Leading market shares
Fitch notes that GCC is the largest cement producer in the state of Chihuahua across all product segments. It also has strong cement market positions in Colorado, North and South Dakota, Wyoming, New Mexico and the El Paso, TX, area. Its contiguous presence from Chihuahua in northern Mexico to North Dakota and efficient distribution and logistics allow GCC to serve markets in 13 states across the US Midwest, and the southwest and mountain regions. The company generates about 70 per cent of revenues from its US operations.

Mexico better than expected
Cement sales volumes of GCC's Mexican operations grew 12 per cent in the first nine months of 2015 after growing seven per cent in 2014. Prices also increased and the company benefitted from increased cement exports to the US. Fitch believes the company could continue to benefit from residential construction growth due to low unemployment and increased manufacturing activity in northern Mexico. Growth in middle income housing and available credit should help to mitigate a projected slowdown in public infrastructure spending in Chihuahua by replacing some of the lost lower margin bulk volume with higher margin retail cement sales.

Sound US operating performance
US cement sales volumes year-to-date to September 2015 grew two per cent holding up at the already robust levels of 2014 when the company's US capacity utilisation was strong at around 90 per cent and cement volumes grew 10 per cent from the prior year. Robust volumes coupled with better cement and ready-mix pricing, and lower freight and fuel costs as a result of cheaper natural gas and gasoline in the US contributed to consolidated EBITDA margin expansion and healthy EBITDA growth. As of 30 September, 2015 EBITDA for the latest-12 months grew to US$159m from US$143m a year ago, and
EBITDA margins expanded to 20.8 per cent from 19.5 per cent, respectively.

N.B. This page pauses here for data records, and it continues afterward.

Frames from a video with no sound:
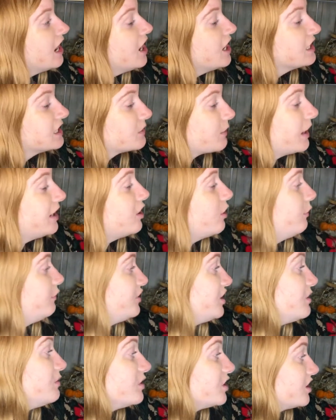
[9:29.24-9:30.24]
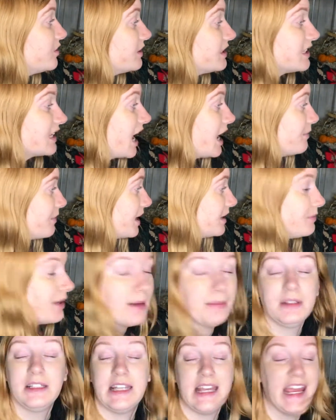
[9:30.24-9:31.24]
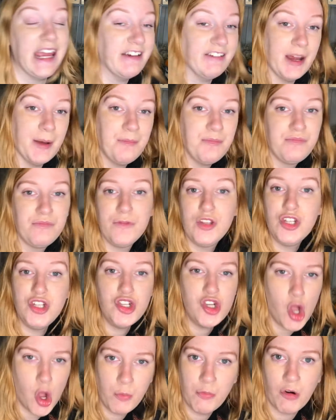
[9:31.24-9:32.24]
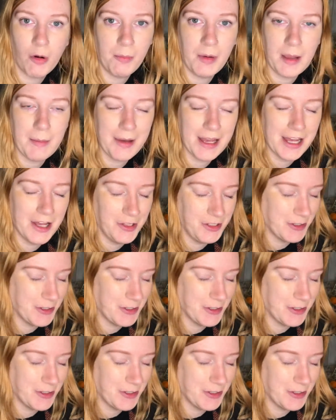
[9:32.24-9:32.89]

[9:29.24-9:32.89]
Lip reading: So I know if she was to escape, I'd be able to hear it. No problem at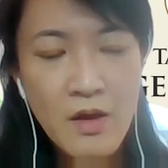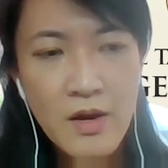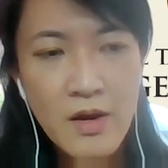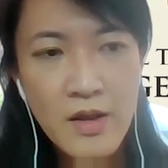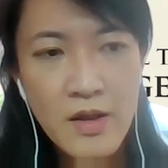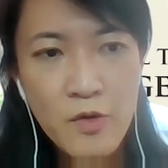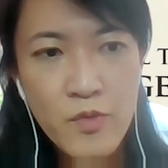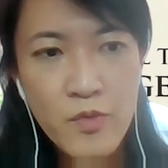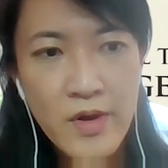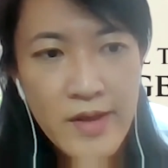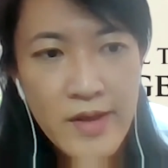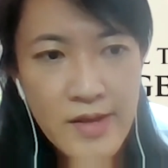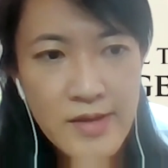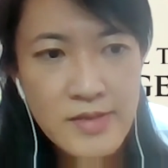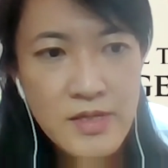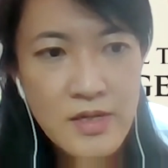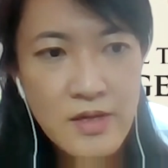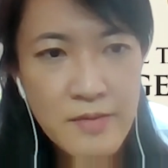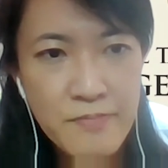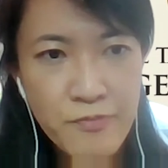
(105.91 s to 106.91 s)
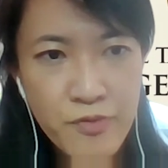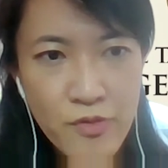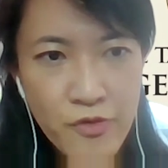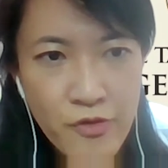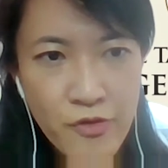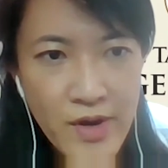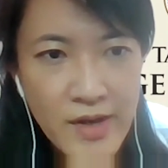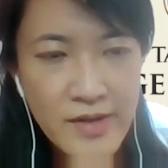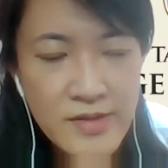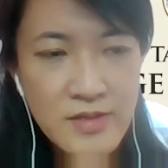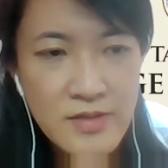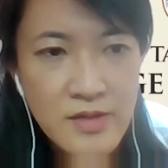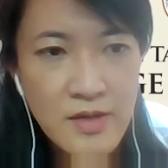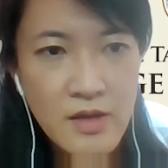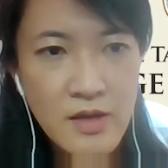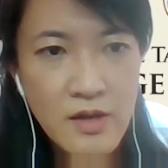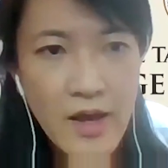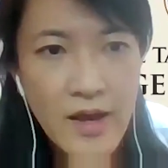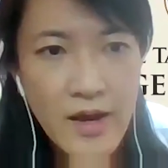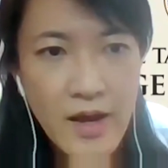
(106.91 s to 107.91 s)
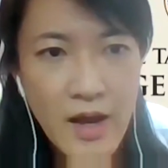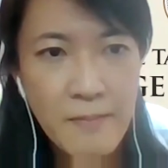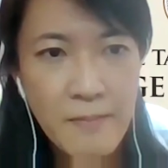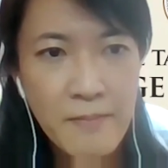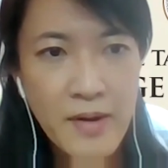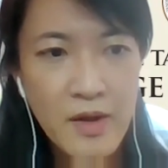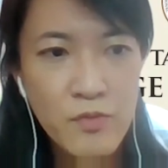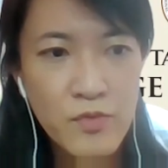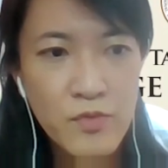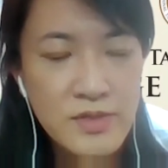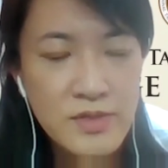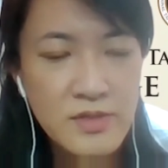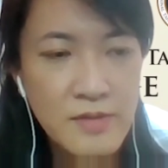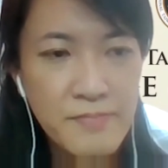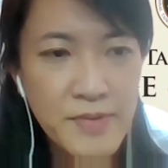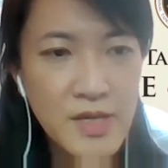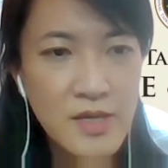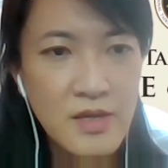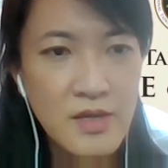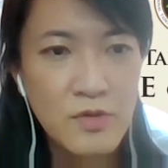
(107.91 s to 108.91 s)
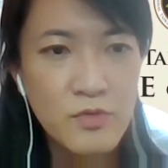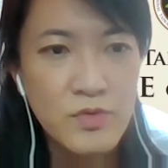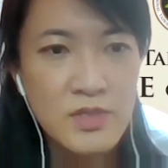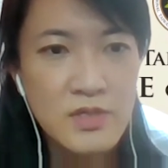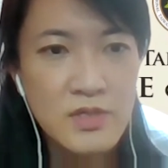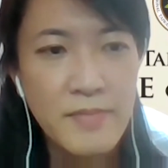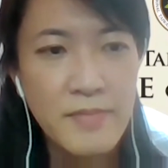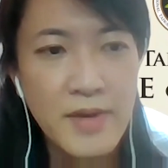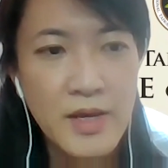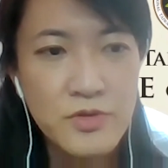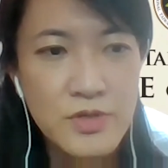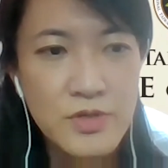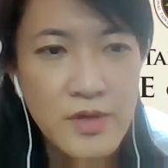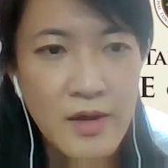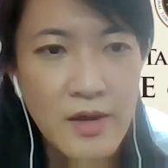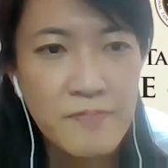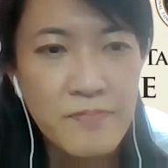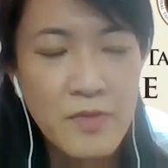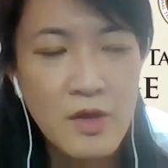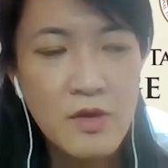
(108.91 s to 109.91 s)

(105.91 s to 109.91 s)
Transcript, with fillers: they will easily progress and combine with the PD with dementia.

Manageable exposure to oil and gas
The majority of GCC's markets showed above-average volume recovery from 2011-14, partly due to their direct and indirect exposure to the agriculture and oil and gas sectors, which showed positive momentum. In Fitch's view, a slowdown in cement demand related to energy infrastructure spending should be manageable for GCC as residential construction is projected to expand at a faster pace in most markets and public construction spending should counter some the negative effect of lower demand from the energy sector.

Operating cash flow expansion should slow
GCC's cash flow from operations (CFFO) was US$108m in 2014, significantly higher than the US$60m-US$80m per year for 2010-13, primarily due to solid performance of GCC's US. division. Fitch projects CFFO to remain around USS110m over the next two years, reflecting modest volume declines in Mexico due to lower infrastructure spending and flat volumes in the US, partially offset by a benign pricing environment in both countries and an improved product mix in Chihuahua.

Expansion capex to be fnanced organically
GCC recently announced plans to expand the cement capacity of its Rapid City, SD, plant by 440,000tpa year. The company should be able to finance, through cash flow generation and available cash, all of its capex needs including the US$90m total investment in the plant over the next two years. Considering modest projected dividends of US$10m-15m and maintenance capex of about US$53m, FCF should be about US$20m in 2015, negative about US$30m in 2016 and about neutral in 2017.

Total debt as of 30 September 2015 was US$437m, below the US$474m registered a year ago. Total (debt/EBITDA) and net leverage were 2.8x and 2.1x respectively which compare favorably to 3.3x and 2.8x as of third-quarter 2014. GCC should generate about US$165m of EBITDA over the next few years, which should allow it to maintain total leverage levels stable at or near management's target of 2.5-2.75x, notes Fitch.